Problem statement - Please retype the listing below exactly as it stands, skipping any pictures.

Data for the task -
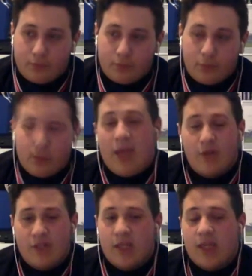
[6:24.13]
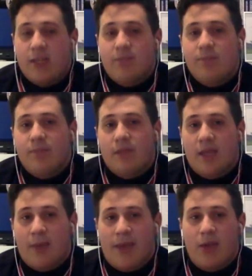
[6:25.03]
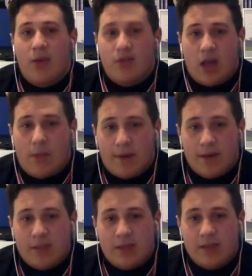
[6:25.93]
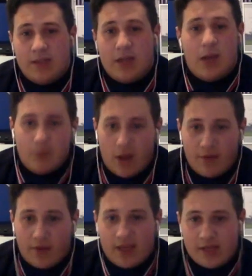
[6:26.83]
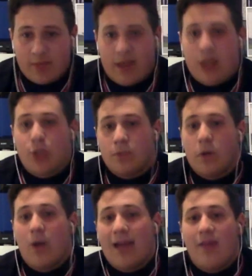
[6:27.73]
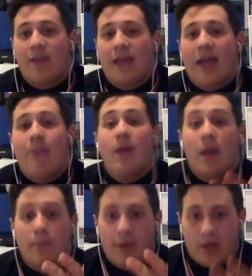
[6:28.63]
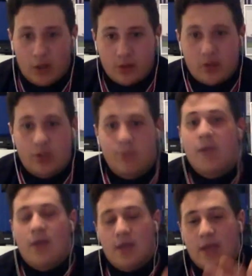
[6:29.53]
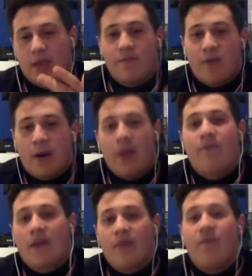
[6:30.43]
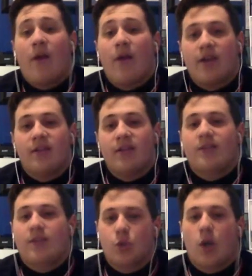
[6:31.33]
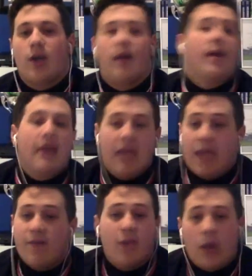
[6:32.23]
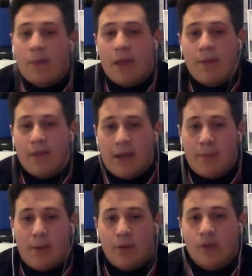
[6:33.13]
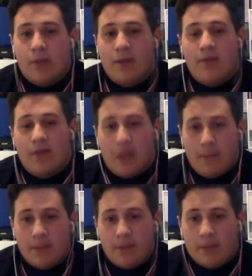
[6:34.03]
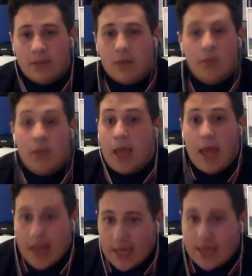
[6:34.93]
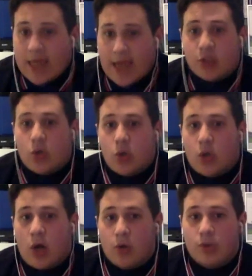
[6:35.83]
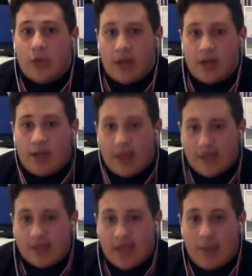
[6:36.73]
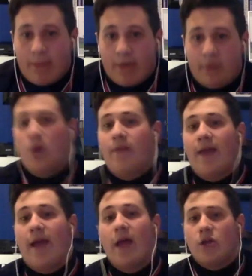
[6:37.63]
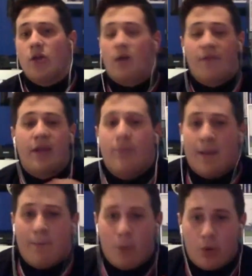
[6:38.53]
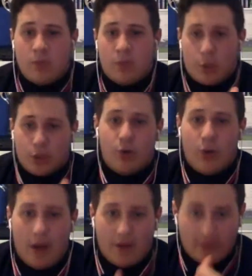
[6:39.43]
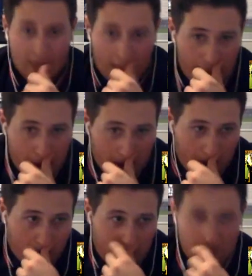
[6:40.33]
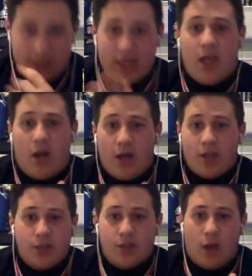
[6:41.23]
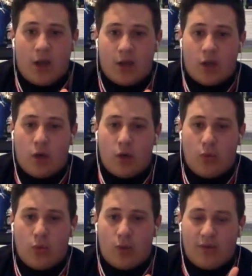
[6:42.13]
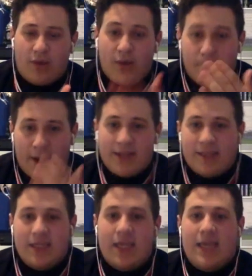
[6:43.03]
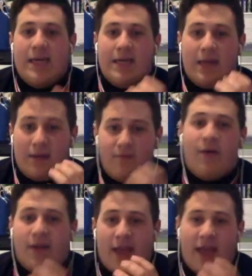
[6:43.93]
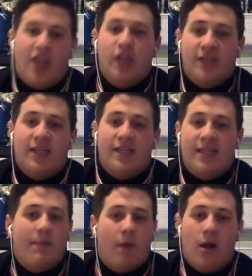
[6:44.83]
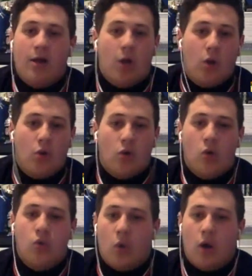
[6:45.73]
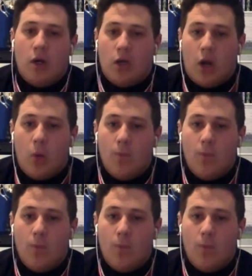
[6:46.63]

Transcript: every season he may not turn up against the biggest of clubs, but I think he's a man you should mark out of the game because he is a very, very, very consistent striker. Even though he may be a lamppost and a bit of a lumber sometimes, he can score goals and he is capable of doing that. So I think it'd be important to mark Giroud out of the game. Personally, I'd go with a very pacey and a very energetic team. I'd go Courtois and goal,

Your solution -
[6:24.13]
[6:25.03]
[6:25.93]
[6:26.83]
[6:27.73]
[6:28.63]
[6:29.53]
[6:30.43]
[6:31.33]
[6:32.23]
[6:33.13]
[6:34.03]
[6:34.93]
[6:35.83]
[6:36.73]
[6:37.63]
[6:38.53]
[6:39.43]
[6:40.33]
[6:41.23]
[6:42.13]
[6:43.03]
[6:43.93]
[6:44.83]
[6:45.73]
[6:46.63]

Transcript: every season he may not turn up against the biggest of clubs, but I think he's a man you should mark out of the game because he is a very, very, very consistent striker. Even though he may be a lamppost and a bit of a lumber sometimes, he can score goals and he is capable of doing that. So I think it'd be important to mark Giroud out of the game. Personally, I'd go with a very pacey and a very energetic team. I'd go Courtois and goal,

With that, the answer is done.